Раненого сносят вниз.

Вызывают из штаба округа машину.

– Ну мудак, – всё ругается на улице Шея.

– Тебе что, его не жалко? – спрашиваю я.

– Мне? Мне жён и матерей жалко. Сейчас этого урода привезут в Святой Спас, он через неделю бегать будет, а у всей родни из-за него истерика начнётся. Моя мать с ума сойдёт.

Выходит, улыбаясь, док.

– Чего он? – неопределенно спрашивает кто-то, имея в виду подорвавшегося.

– Говорит, зашёл в класс и услышал щелчок. Успел отпрыгнуть.

Семёныч через начштаба объявляет построение.

На построении мы слышим, что весь младший начальствующий состав – размандяи, старший начальствующий состав – размандяи, что если мы по дороге сюда забыли дома воздушные шары, флажки и мыльные пузыри, то… ну и так далее.

В итоге на каждом этаже выставляют пост, а командир второго взвода, Костя Столяр, самолюбивый хохмач и шутило, получает от Семёныча искренние уверения, что на премиальные, а также доброжелательное отношение офицерского состава он может не рассчитывать.

– Я сейчас пойду его добью, – говорит Костя после развода, имея в виду раненого.

Через час невезучего и чересчур любопытного бойца увезли.

Из штаба приехал и остался в школе чин; где-то я его уже видел…

Семёныч с капитаном Кашкиным написали объяснительную бумагу – о том, что боец был ранен при выполнении задания по разминированию помещения.

Не скажу, что парни огорчились из-за того, что нас на одного стало меньше.

Пару перекуров мы обсуждали произошедшее, а потом – забыли, как и не было.

Отвлеклись на иные заботы.

iv.

Наверное, от местной воды у парней началось расстройство животов. Держа в руках рулоны бумаги, бугаи наши то и дело пробегают по коридору, топая берцами и на ходу расправляя штаны.

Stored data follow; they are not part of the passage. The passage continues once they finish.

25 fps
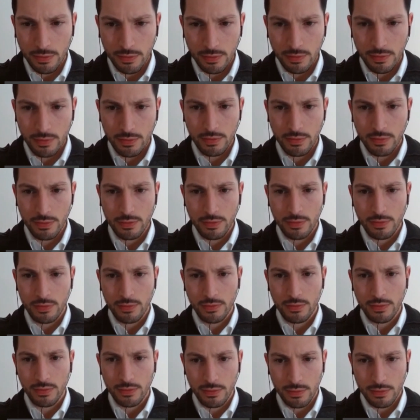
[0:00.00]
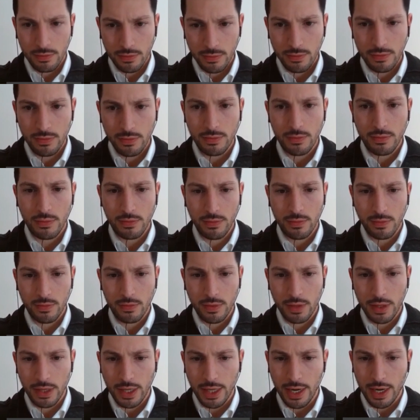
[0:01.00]
di intraprendere questa strada.
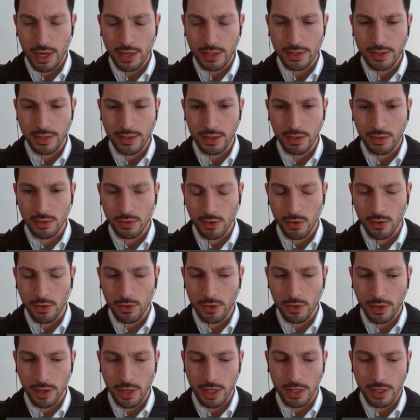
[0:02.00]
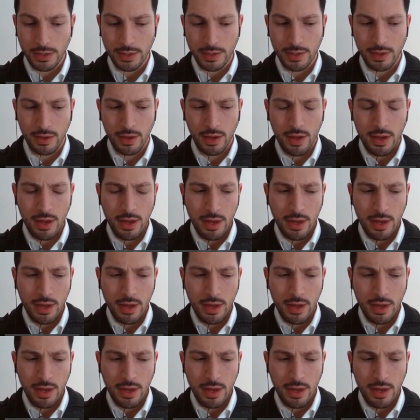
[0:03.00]
Grazie Antonio, grazie.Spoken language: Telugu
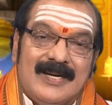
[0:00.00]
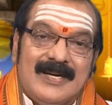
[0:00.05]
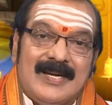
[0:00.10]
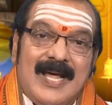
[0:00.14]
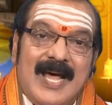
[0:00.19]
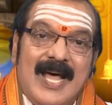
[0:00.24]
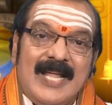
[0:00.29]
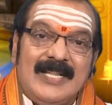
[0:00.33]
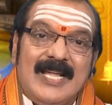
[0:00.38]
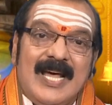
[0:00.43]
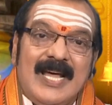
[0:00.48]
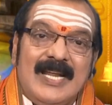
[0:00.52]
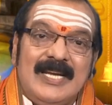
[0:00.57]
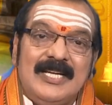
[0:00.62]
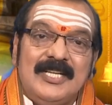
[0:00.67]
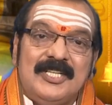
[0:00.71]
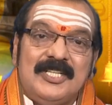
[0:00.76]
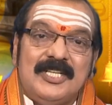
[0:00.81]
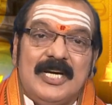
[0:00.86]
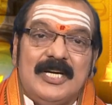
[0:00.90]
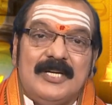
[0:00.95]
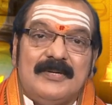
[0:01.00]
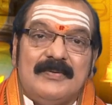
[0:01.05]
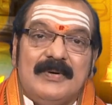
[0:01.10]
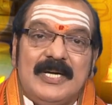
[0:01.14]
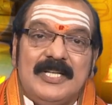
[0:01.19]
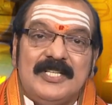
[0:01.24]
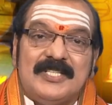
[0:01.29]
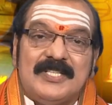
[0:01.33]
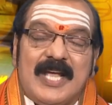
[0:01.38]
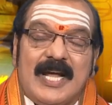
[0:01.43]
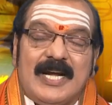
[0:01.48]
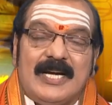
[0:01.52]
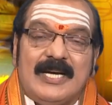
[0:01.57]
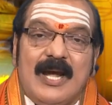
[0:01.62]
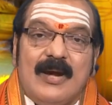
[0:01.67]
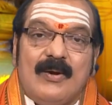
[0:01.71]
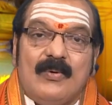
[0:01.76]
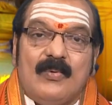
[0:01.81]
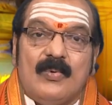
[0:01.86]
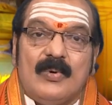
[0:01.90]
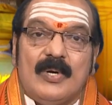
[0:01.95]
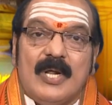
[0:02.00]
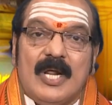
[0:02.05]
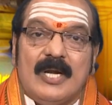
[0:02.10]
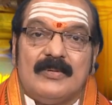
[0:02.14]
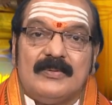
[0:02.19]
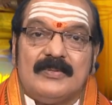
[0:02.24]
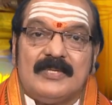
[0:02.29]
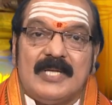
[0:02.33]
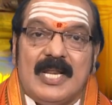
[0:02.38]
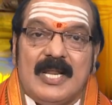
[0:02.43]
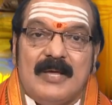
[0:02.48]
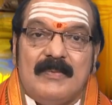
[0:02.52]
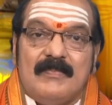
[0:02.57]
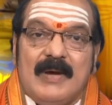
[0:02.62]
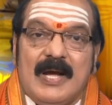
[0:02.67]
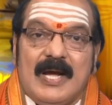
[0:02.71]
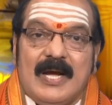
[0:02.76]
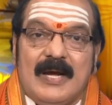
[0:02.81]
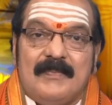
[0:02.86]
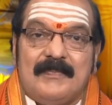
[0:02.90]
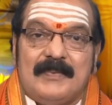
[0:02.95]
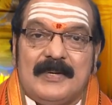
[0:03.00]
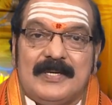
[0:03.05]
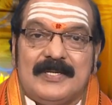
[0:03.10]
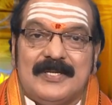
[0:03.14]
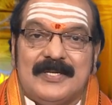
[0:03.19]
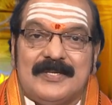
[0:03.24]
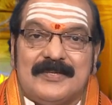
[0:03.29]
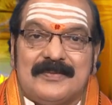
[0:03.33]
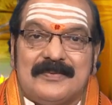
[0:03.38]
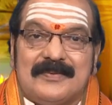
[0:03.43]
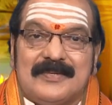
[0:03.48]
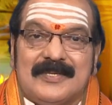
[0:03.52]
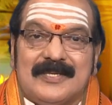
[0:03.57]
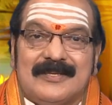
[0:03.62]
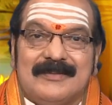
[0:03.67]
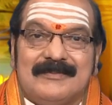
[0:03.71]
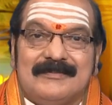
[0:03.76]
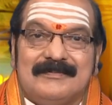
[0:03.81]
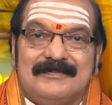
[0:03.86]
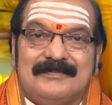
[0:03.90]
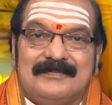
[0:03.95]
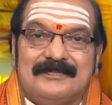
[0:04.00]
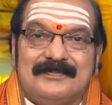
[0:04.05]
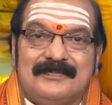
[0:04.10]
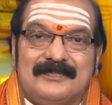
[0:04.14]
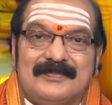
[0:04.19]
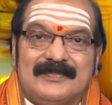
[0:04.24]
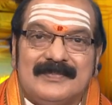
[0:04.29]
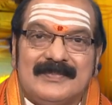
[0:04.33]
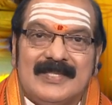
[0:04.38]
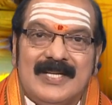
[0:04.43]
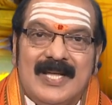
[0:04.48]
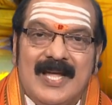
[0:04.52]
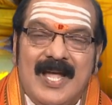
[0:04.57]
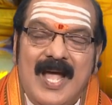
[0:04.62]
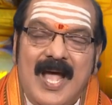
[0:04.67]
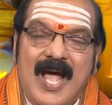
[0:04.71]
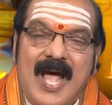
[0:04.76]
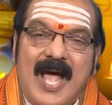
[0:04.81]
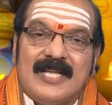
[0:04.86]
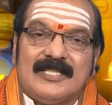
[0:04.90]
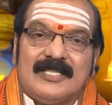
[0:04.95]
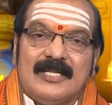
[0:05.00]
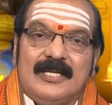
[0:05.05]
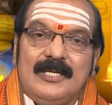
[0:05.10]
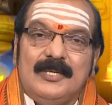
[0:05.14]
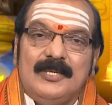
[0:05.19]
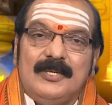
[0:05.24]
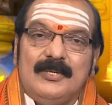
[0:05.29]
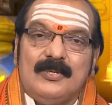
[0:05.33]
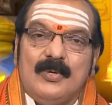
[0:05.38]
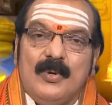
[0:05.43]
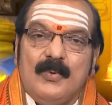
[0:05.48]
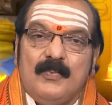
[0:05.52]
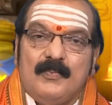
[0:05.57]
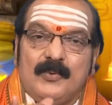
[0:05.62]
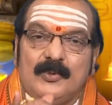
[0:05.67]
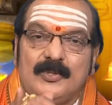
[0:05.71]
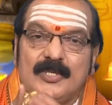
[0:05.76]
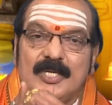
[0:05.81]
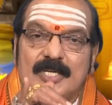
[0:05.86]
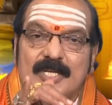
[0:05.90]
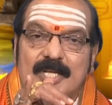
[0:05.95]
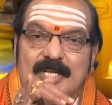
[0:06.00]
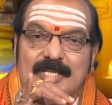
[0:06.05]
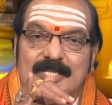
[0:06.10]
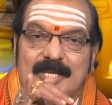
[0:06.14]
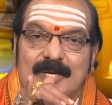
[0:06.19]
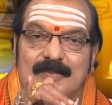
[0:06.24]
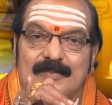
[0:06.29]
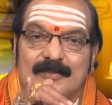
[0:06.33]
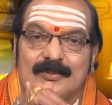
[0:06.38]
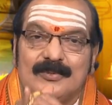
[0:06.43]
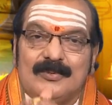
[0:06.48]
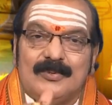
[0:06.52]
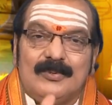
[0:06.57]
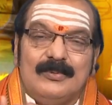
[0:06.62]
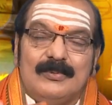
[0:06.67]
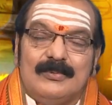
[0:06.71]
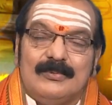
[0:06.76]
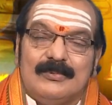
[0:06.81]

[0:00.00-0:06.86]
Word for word: నాదాన్ని ఇచ్చేటువంటి శంఖం కూడాను చాలా బాగా పనిచేస్తుంది అసలు ఇంట్లో పూజ చేసే ముందు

– Хорошо, что мы пока никому не понадобились! – ругается Куцый, впрочем, глаза его щурятся по-отцовски нежно. – Вот сейчас бы нас на задание сняли! А команда – вдрызг обделалась!

Когда подходило время дежурства, некоторые вообще впадали в неистовство – охота ли по крыше туда-сюда, таясь, елозить, когда хочется бежать изо всех сил. За подобное беспокойное поведение на посту Шея вставил бы парням пистон, кабы сам не страдал тем же недугом.

Меня это расстройство миновало.

Хоть мы и прожили два дня спокойно, массовый понос на настроение парней действует удручающе, это чувствуется. Разве что Плохиш ведёт себя так, как, верно, вёл себя в детском саду. Тем более что у него с желудком тоже нет проблем, и это даёт ему все основания подкалывать парней. Правда, когда он в коридоре, придуриваясь, повис на рукаве спешащего в сортир Димки Астахова (“Подожди, Дим, сказать кое-чего хочу”), – Дима разразился таким матом, что Плохиш быстро отстал, что случается с ним исключительно редко. Астахову вообще-то не свойственно повышать голос, но в данных обстоятельствах промедление могло для него окончиться грустно.

Однако некоторый невроз, скрываемый в клубах дыма бесконечных перекуров, происходящих прямо в туалете, чтоб не удаляться от спасительных белых кругов, и откровенная мутная тоска – это разные вещи.

Вот, скажем, Монах – не курит, не шутит, он сидит на кровати, бессмысленно копошится в своём рюкзаке.

Лицо его покрыто следами юношеской угревой сыпи. Он раздражает многих, почти всех. За безрадостный душевный настрой Язва называет его “потоскуха” – от слова “тоска”. Кроме того, у Монаха всё валится из рук: то ложку он уронит, то тарелку, – что дало основание Язве называть его “ранимая потоскуха”. Утром Монах, спускаясь по лестнице, упал, и Язва тут же окрестил его “падучей потоскухой”.